Exercise directions: From the first line to the last, retype the records exactly without their images.

Content starts

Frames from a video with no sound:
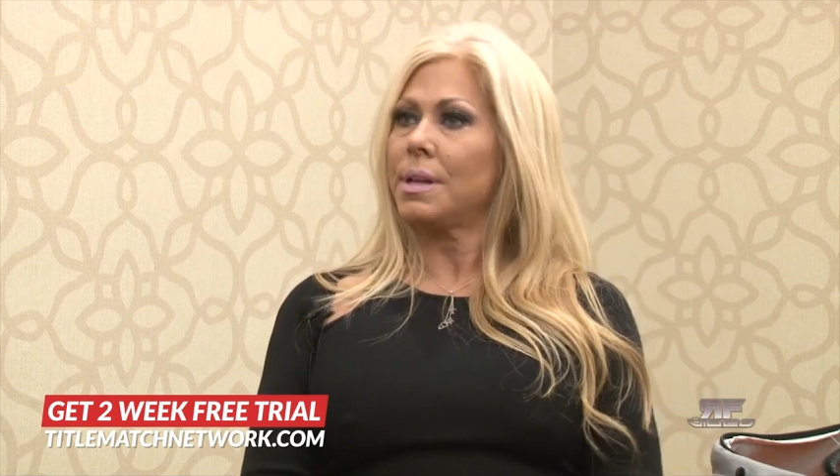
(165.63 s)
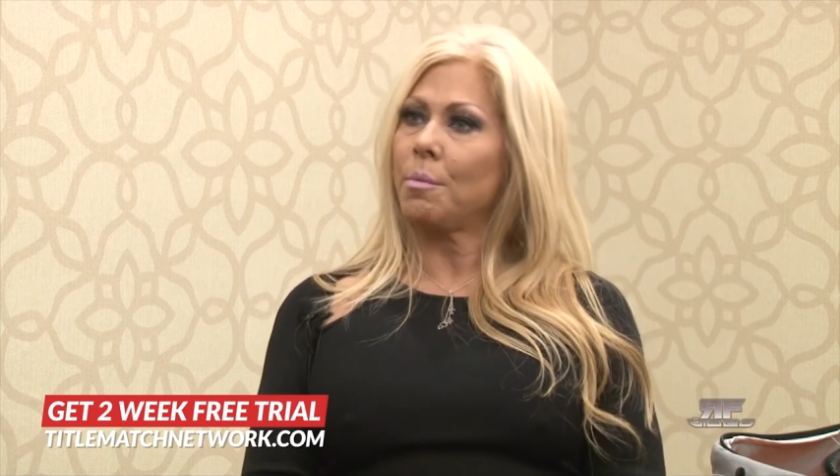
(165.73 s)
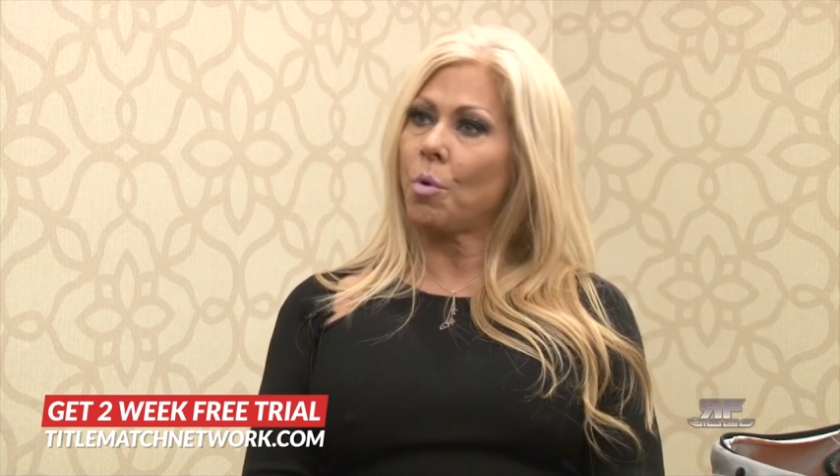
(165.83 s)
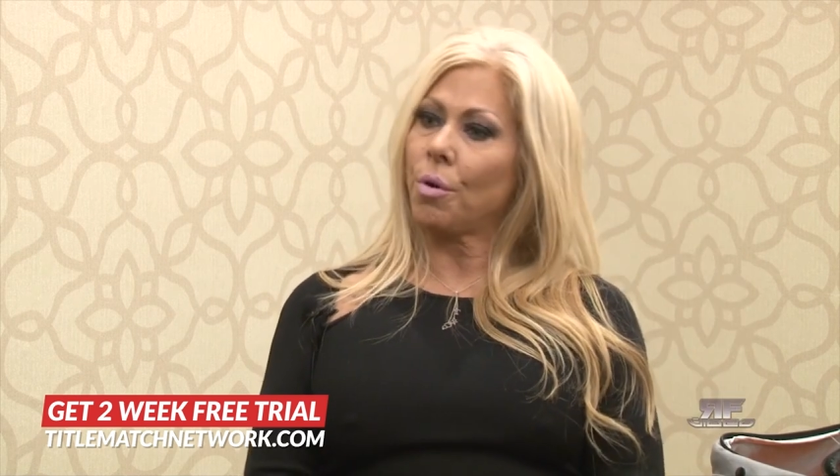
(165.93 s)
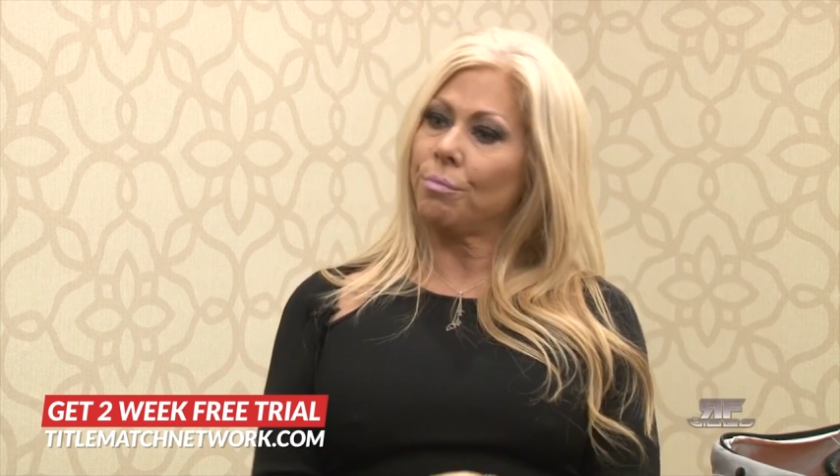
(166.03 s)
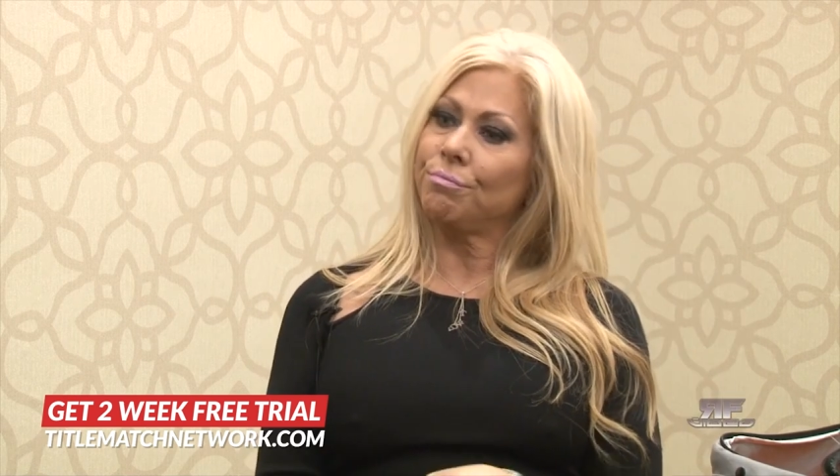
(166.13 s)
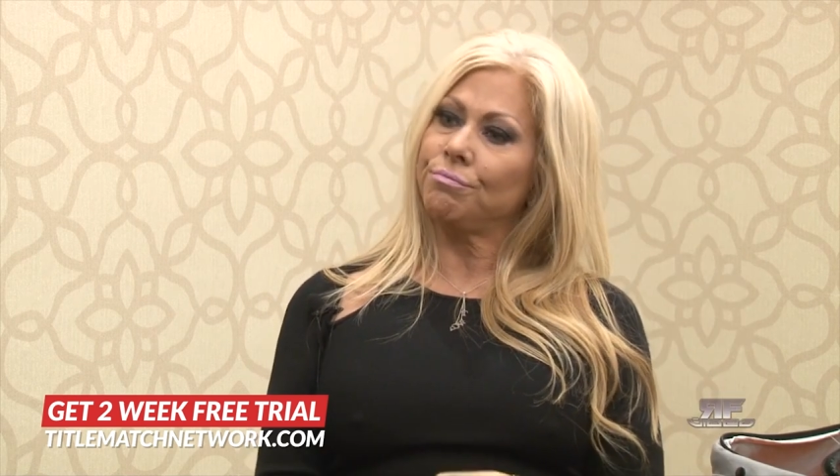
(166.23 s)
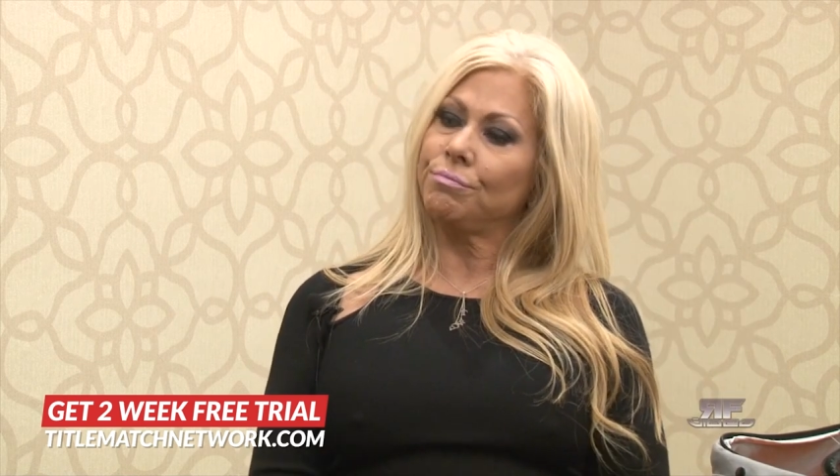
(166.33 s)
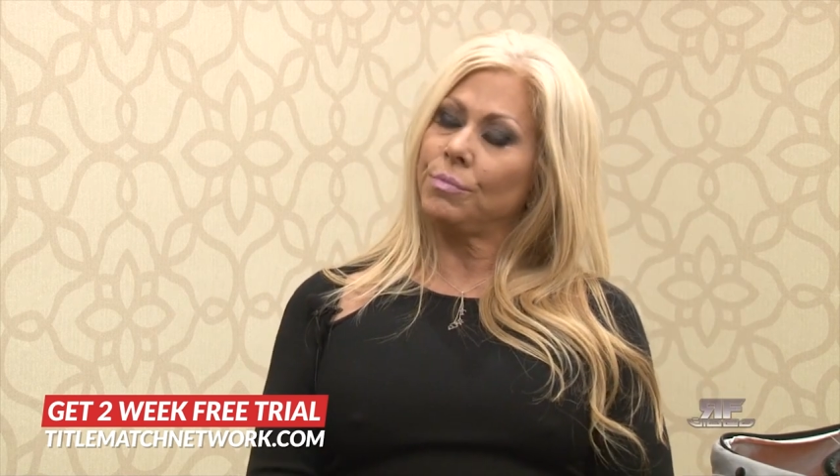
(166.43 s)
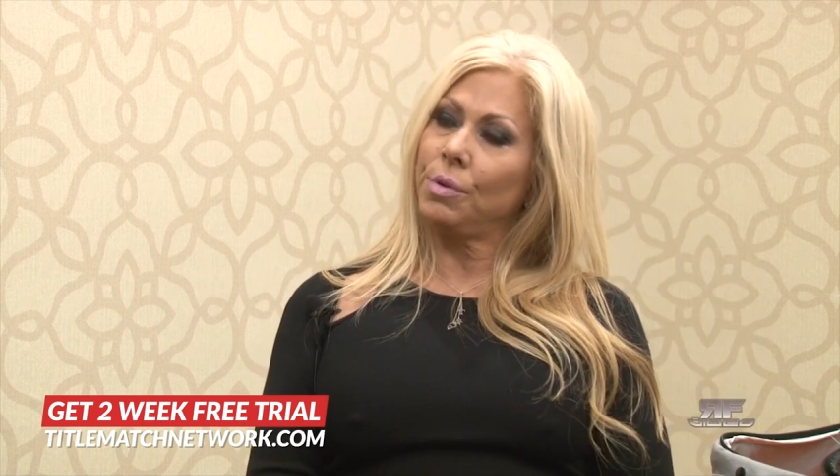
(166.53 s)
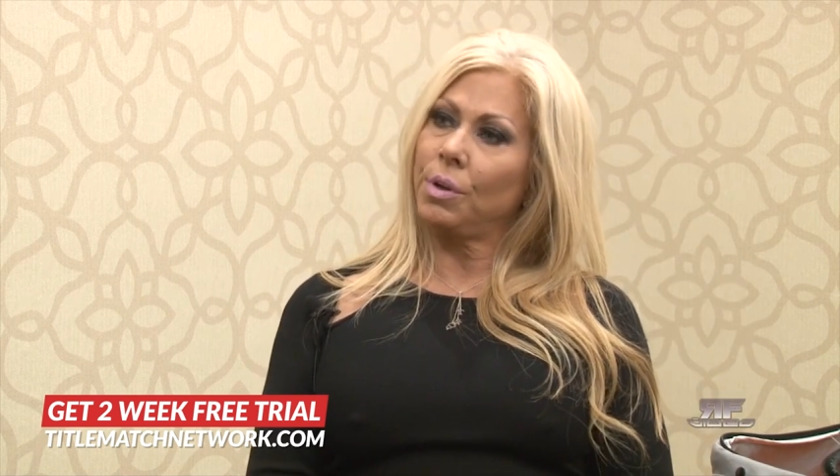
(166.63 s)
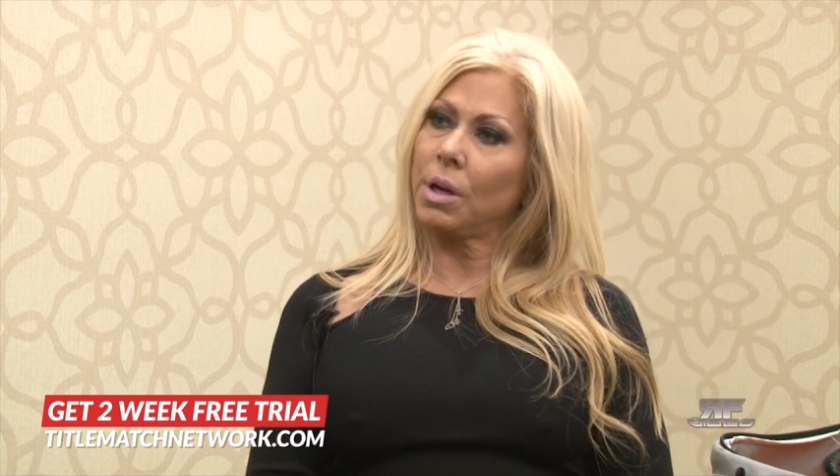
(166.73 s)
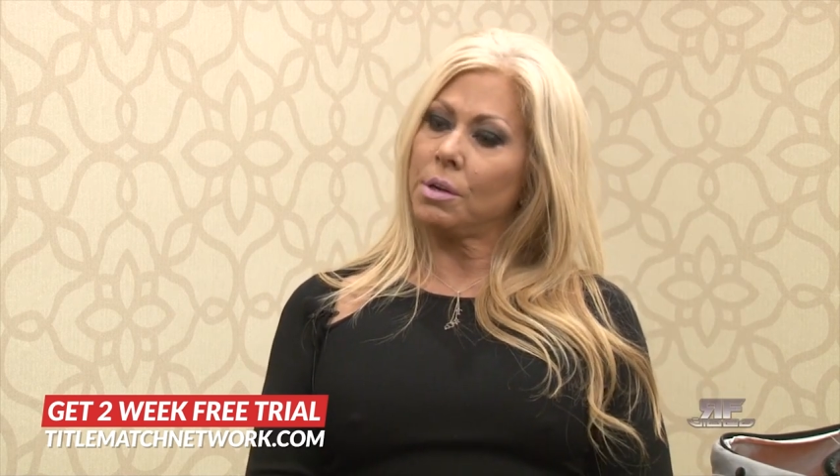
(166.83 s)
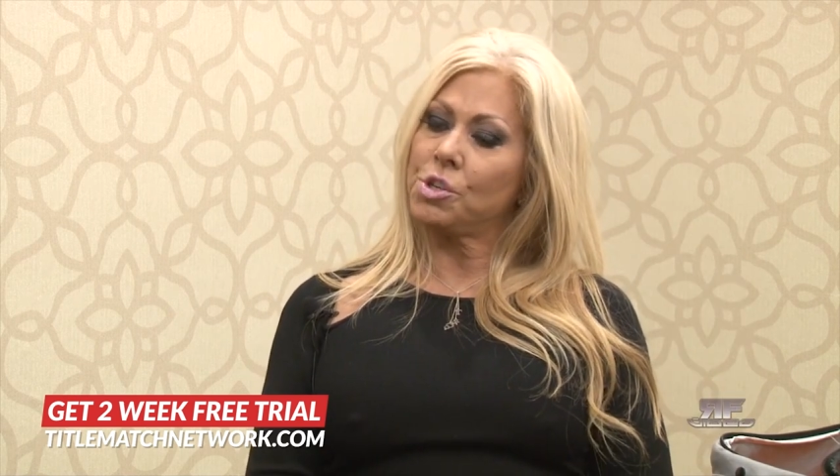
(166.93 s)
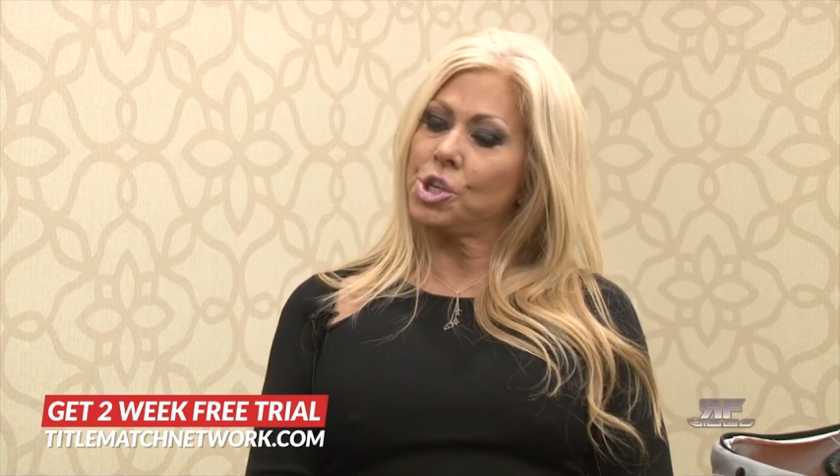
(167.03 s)
anymore. You
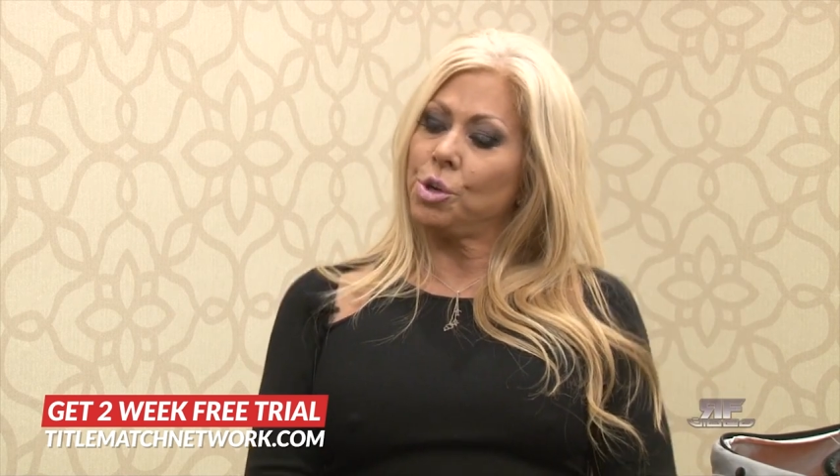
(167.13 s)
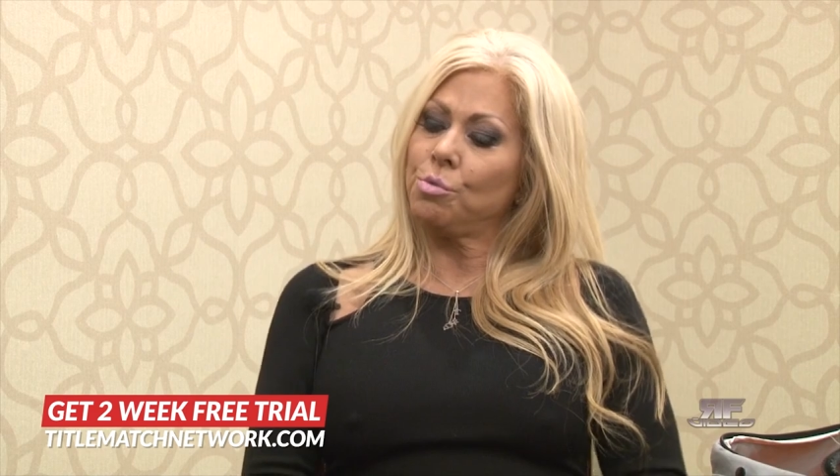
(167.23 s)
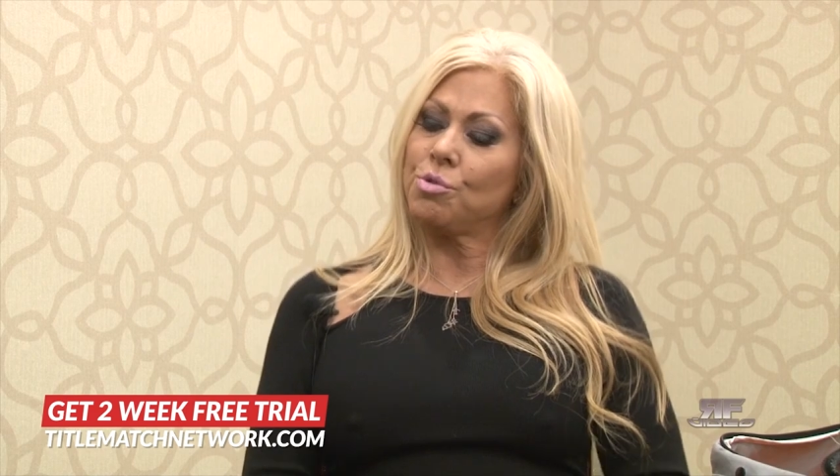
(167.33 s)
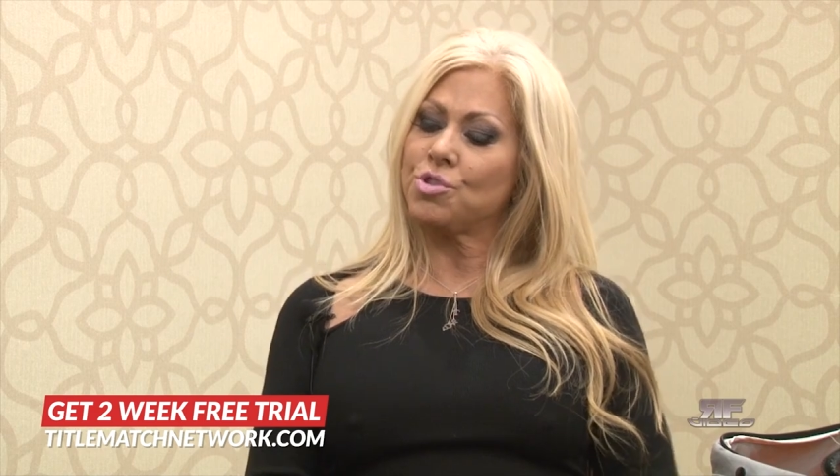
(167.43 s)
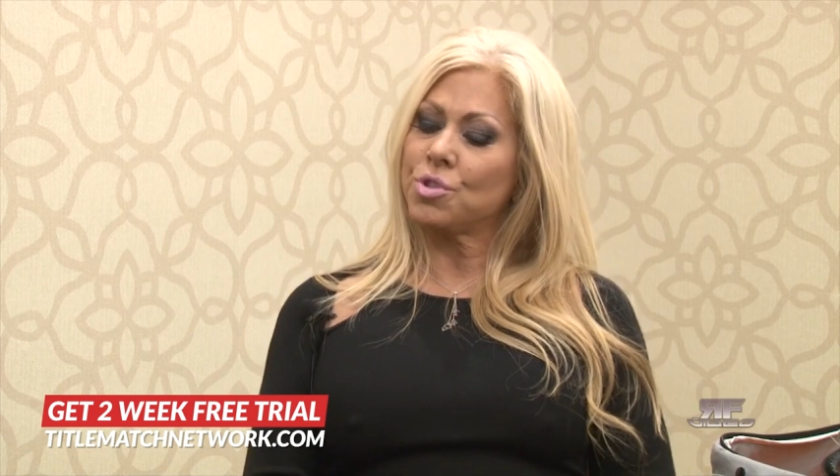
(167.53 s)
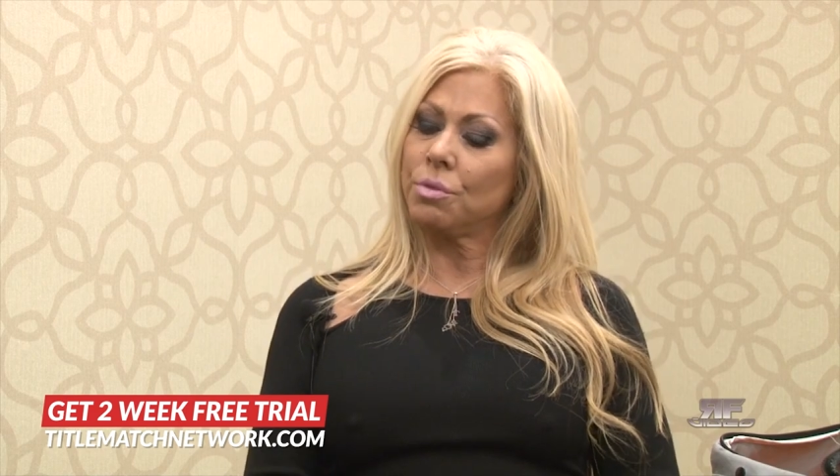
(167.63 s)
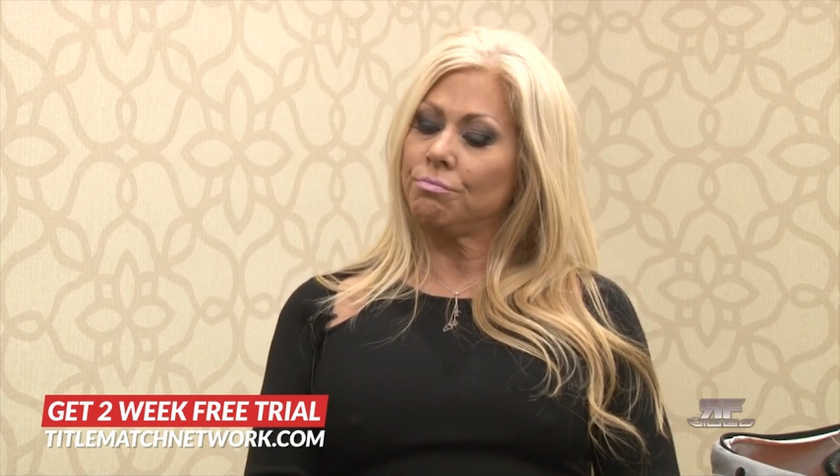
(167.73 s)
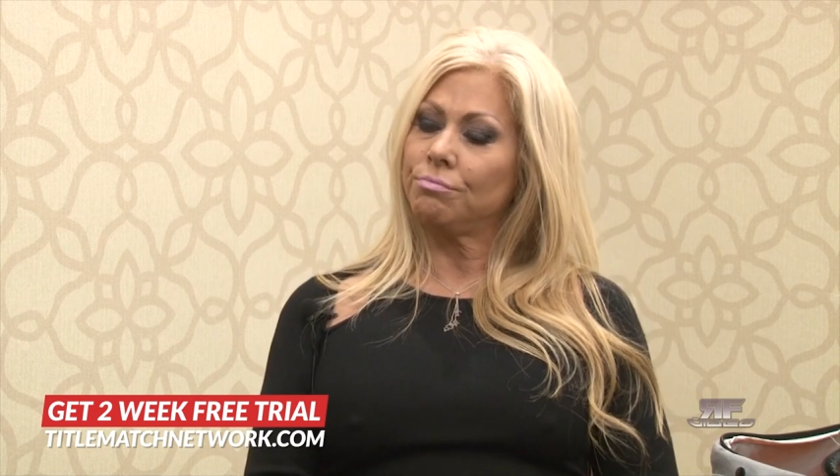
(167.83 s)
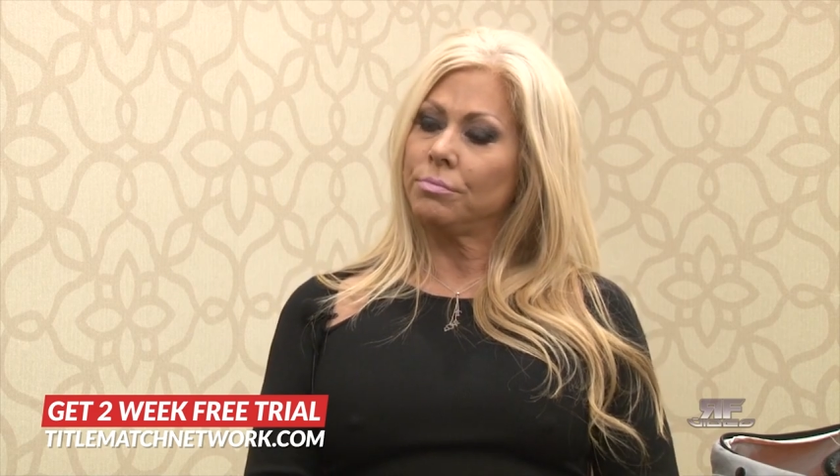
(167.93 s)
got to choose.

Content ends

Solution for this exercise:
Frames from a video with no sound:
(165.63 s)
(165.73 s)
(165.83 s)
(165.93 s)
(166.03 s)
(166.13 s)
(166.23 s)
(166.33 s)
(166.43 s)
(166.53 s)
(166.63 s)
(166.73 s)
(166.83 s)
(166.93 s)
(167.03 s)
anymore. You
(167.13 s)
(167.23 s)
(167.33 s)
(167.43 s)
(167.53 s)
(167.63 s)
(167.73 s)
(167.83 s)
(167.93 s)
got to choose.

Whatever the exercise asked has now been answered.